Here's the full traceback:
Traceback (most recent call last):
File "<stdin>", line 1, in <module>
File "/cygdrive/c/agraph-4.6-client-python/src2/franz/openrdf/repository/repositoryconnection.py", line 357, in addTriple
self._convert_term_to_mini_term(obj), cxt)
File "/cygdrive/c/agraph-4.6-client-python/src2/franz/openrdf/repository/repositoryconnection.py", line 235, in _convert_term_to_mini_term
return self._to_ntriples(term)
File "/cygdrive/c/agraph-4.6-client-python/src2/franz/openrdf/repository/repositoryconnection.py", line 367, in _to_ntriples
else: return term.toNTriples();
File "/cygdrive/c/agraph-4.6-client-python/src2/franz/openrdf/model/literal.py", line 182, in toNTriples
sb.append(strings.encode_ntriple_string(self.getLabel()))
File "/cygdrive/c/agraph-4.6-client-python/src2/franz/openrdf/util/strings.py", line 52, in encode_ntriple_string
string = unicode(string)
UnicodeDecodeError: 'ascii' codec can't decode byte 0xc3 in position 18: ordinal not in range(128)
Instead I can add the triple like this:
conn.addTriple( ..., ..., u'5 × 10**5' )
That way I don't get an error.
But if I load a file of ntriples that contains some UTF-8 encoded characters using connection.addFile(filename, format=RDFFormat.NTRIPLES), I get this error message if the ntriples file is saved as ANSI encoding from Notepad++:
400 MALFORMED DATA: N-Triples parser error while parsing
#<http request stream # #x10046f9ea2> at line 12764 (last character was
#\×): nil
Traceback (most recent call last):
File "<stdin>", line 1, in <module>
File "/cygdrive/c/agraph-4.6-client-python/src2/franz/openrdf/repository/repositoryconnection.py", line 341, in addFile
commitEvery=self.add_commit_size)
File "/cygdrive/c/agraph-4.6-client-python/src2/franz/miniclient/repository.py", line 342, in loadFile
nullRequest(self, "POST", "/statements?" + params, body, contentType=mime)
File "/cygdrive/c/agraph-4.6-client-python/src2/franz/miniclient/request.py", line 198, in nullRequest
if (status < 200 or status > 204): raise RequestError(status, body)
franz.miniclient.request.RequestError: Server returned 400: N-Triples parser error while parsing
I get this error message if the file is saved as UTF-8 encoding:
400 MALFORMED DATA: N-Triples parser error while parsing
#<http request stream # #x100486e8b2> at line 1 (last character was
#\): Subjects must be resources (i.e., URIs or blank nodes)
Traceback (most recent call last):
File "<stdin>", line 1, in <module>
File "/cygdrive/c/agraph-4.6-client-python/src2/franz/openrdf/repository/repositoryconnection.py", line 341, in addFile
commitEvery=self.add_commit_size)
File "/cygdrive/c/agraph-4.6-client-python/src2/franz/miniclient/repository.py", line 342, in loadFile
nullRequest(self, "POST", "/statements?" + params, body, contentType=mime)
File "/cygdrive/c/agraph-4.6-client-python/src2/franz/miniclient/request.py", line 198, in nullRequest
if (status < 200 or status > 204): raise RequestError(status, body)
franz.miniclient.request.RequestError: Server returned 400: N-Triples parser error while parsing
However, if the file is set to ANSI encoding in Notepad++, I can go in and paste the × character, save, and then the file loads fine.

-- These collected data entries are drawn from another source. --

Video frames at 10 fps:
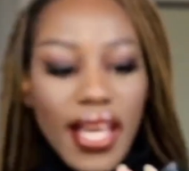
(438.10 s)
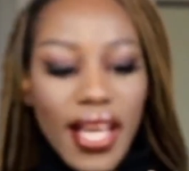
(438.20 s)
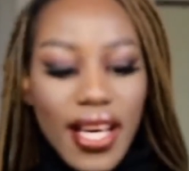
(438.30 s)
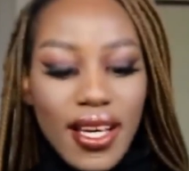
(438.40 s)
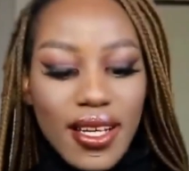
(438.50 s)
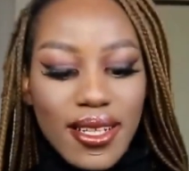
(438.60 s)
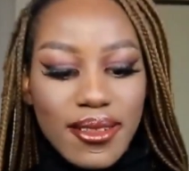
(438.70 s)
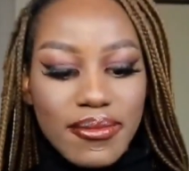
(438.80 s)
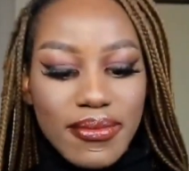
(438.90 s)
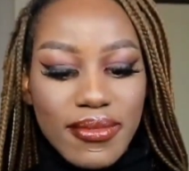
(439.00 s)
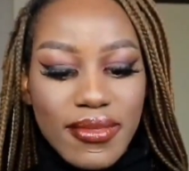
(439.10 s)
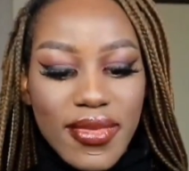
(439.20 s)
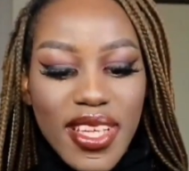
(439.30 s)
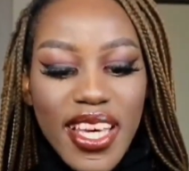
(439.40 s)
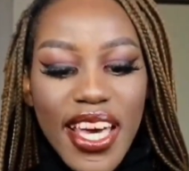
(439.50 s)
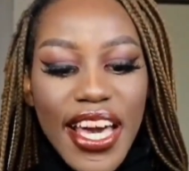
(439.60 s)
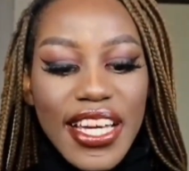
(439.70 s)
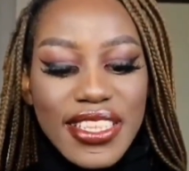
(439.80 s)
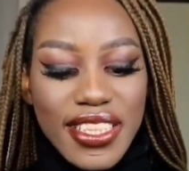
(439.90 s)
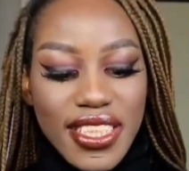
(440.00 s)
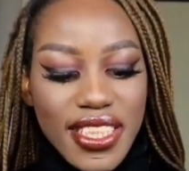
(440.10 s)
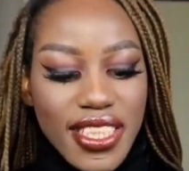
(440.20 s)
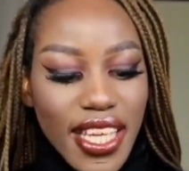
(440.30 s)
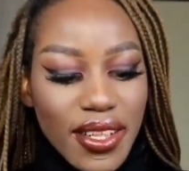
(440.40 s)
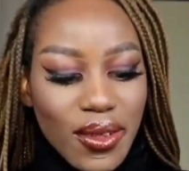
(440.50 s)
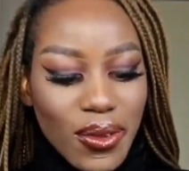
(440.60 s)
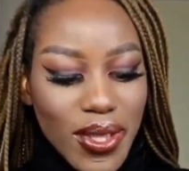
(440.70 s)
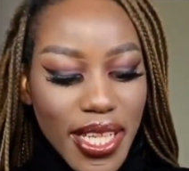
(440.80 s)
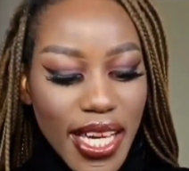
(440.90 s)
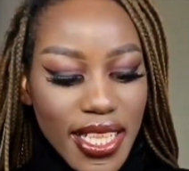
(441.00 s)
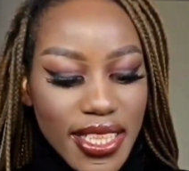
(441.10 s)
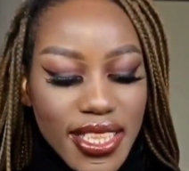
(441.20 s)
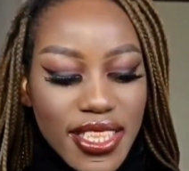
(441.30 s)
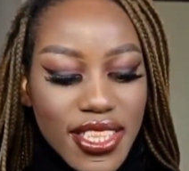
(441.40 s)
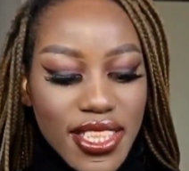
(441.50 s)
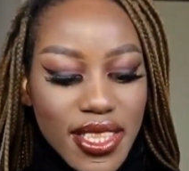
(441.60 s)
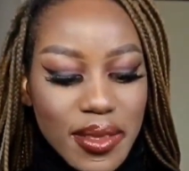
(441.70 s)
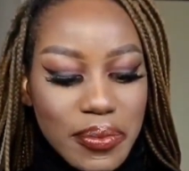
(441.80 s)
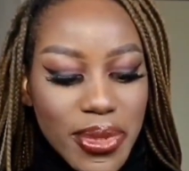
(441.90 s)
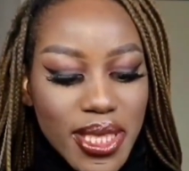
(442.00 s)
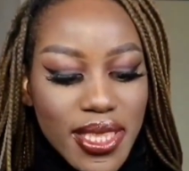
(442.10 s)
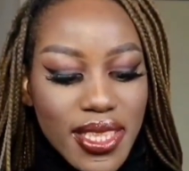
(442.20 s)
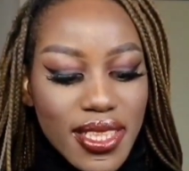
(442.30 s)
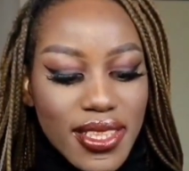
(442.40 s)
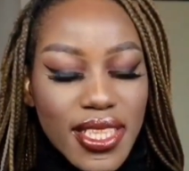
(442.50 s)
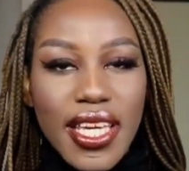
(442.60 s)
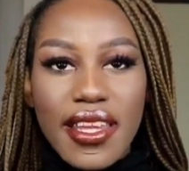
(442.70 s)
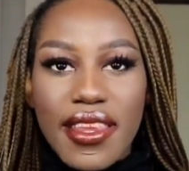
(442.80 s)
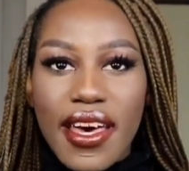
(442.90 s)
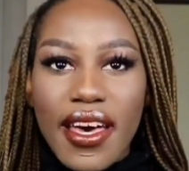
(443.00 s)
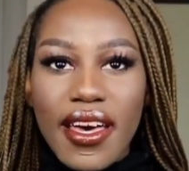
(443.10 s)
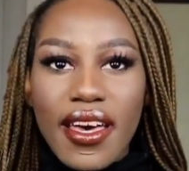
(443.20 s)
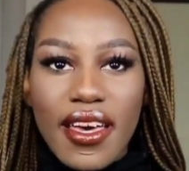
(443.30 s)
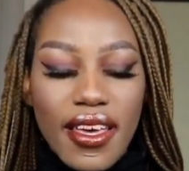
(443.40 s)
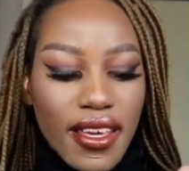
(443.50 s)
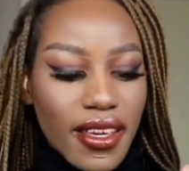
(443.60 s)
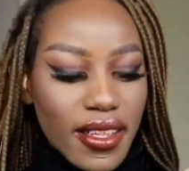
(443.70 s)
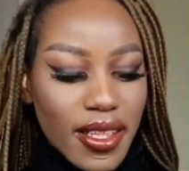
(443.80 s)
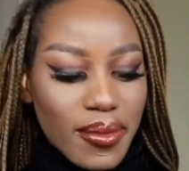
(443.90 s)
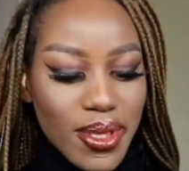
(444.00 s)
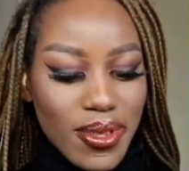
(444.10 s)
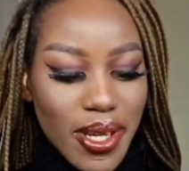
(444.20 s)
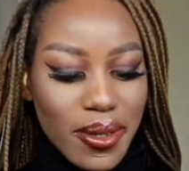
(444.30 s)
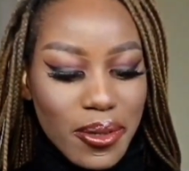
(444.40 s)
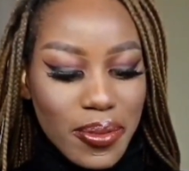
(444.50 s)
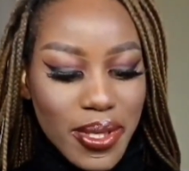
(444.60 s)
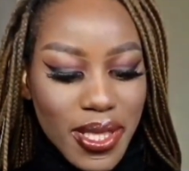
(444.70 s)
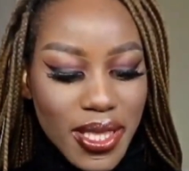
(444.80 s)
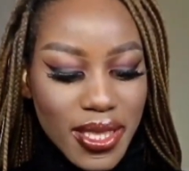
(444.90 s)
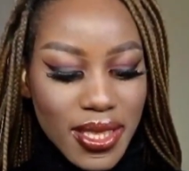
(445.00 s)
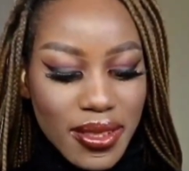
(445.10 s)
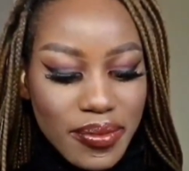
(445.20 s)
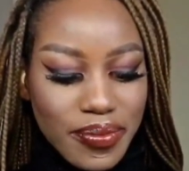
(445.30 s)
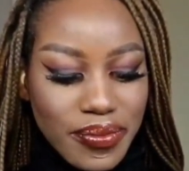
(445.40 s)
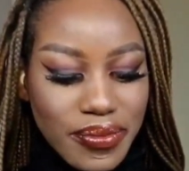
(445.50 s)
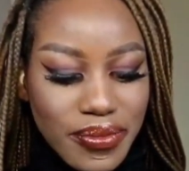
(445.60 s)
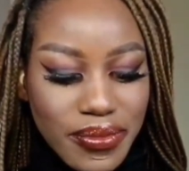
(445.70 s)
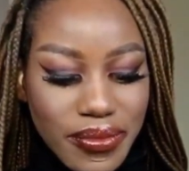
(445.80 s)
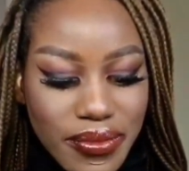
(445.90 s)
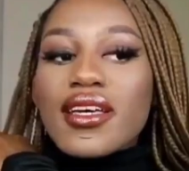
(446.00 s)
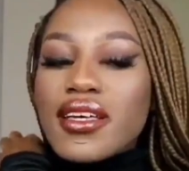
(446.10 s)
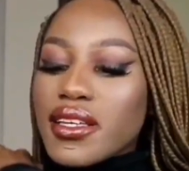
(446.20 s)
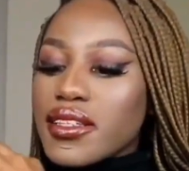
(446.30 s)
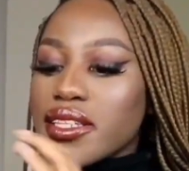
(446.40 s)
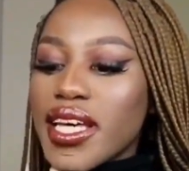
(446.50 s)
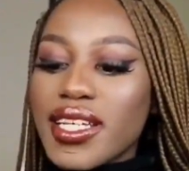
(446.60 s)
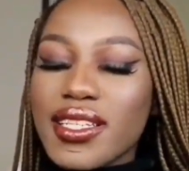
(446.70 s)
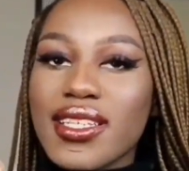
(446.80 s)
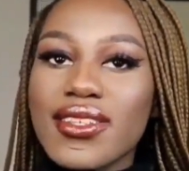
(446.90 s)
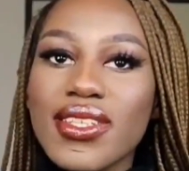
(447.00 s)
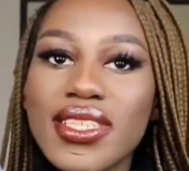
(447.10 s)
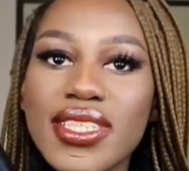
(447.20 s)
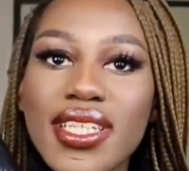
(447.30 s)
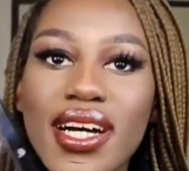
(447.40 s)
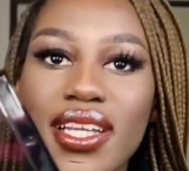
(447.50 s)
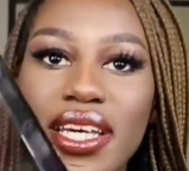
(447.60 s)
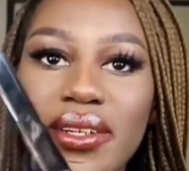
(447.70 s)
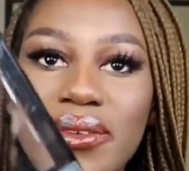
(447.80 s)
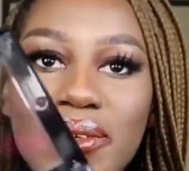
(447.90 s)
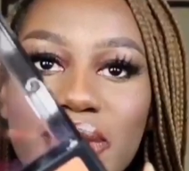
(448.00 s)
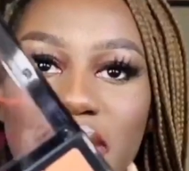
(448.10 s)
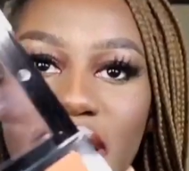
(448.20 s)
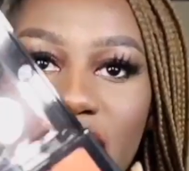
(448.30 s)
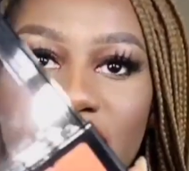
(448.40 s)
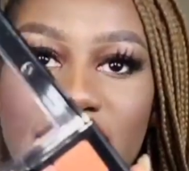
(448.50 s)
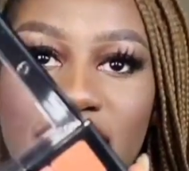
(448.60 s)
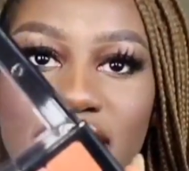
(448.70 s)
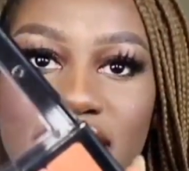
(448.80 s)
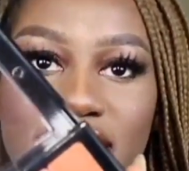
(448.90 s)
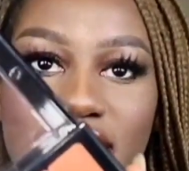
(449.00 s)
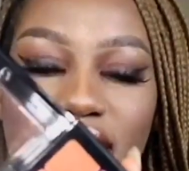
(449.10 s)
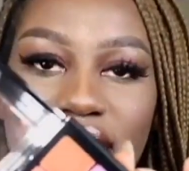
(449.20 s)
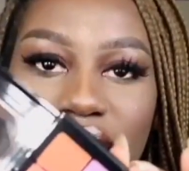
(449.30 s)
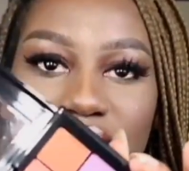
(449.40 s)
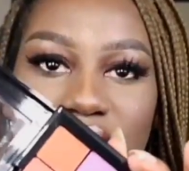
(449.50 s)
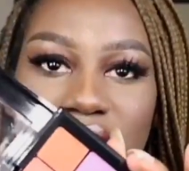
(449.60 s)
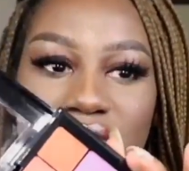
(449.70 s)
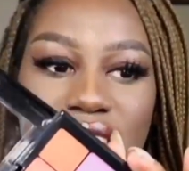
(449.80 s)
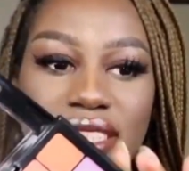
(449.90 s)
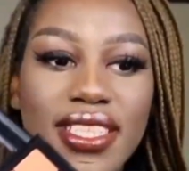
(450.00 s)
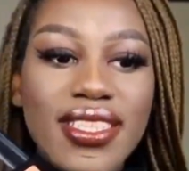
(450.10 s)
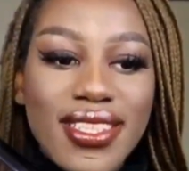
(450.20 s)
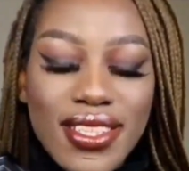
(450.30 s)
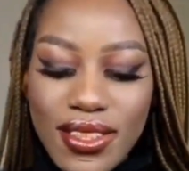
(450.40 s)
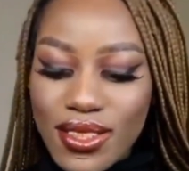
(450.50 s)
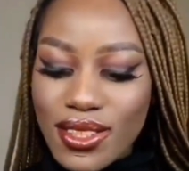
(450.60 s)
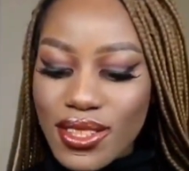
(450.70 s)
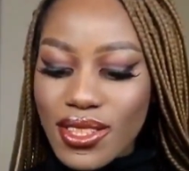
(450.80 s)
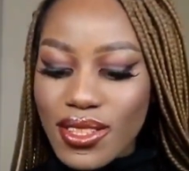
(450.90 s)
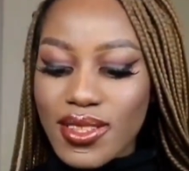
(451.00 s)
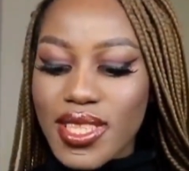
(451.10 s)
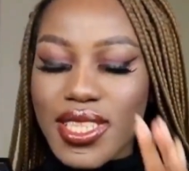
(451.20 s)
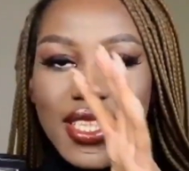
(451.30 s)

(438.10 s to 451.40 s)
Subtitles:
And it's like all the colors are just put in together. Let me try open this. Like, you can see how like all the colors are like just, it's so cute.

Or, if I change the file encoding to UTF-8 after I paste the character, then the character changes to some strange xD7 character. If the file is set to UTF-8 encoding and I paste the × in there, then if I change the encoding to ANSI the × changes to a ×.
When the file was given to me, it had × where the × should have been, and when I tried to load it in AllegroGraph I got the first 400 MALFORMED DATA error, which fails at the line where the character actually appears in the file (12764), instead of just at the first line. I assume that the reason I get the second 400 MALFORMED DATA error on line 1 has something to do with the header written by Notepad++ for UTF-8 encoded files. So apparently, I have to save a file as ANSI if I want AllegroGraph not to hiccup immediately, but there has to be some way to tell AllegroGraph to read things like × as UTF-8 characters.
In the file, the triple looks like:
<...some subject URI...> <...some predicate URI...> "5 × 10**5" .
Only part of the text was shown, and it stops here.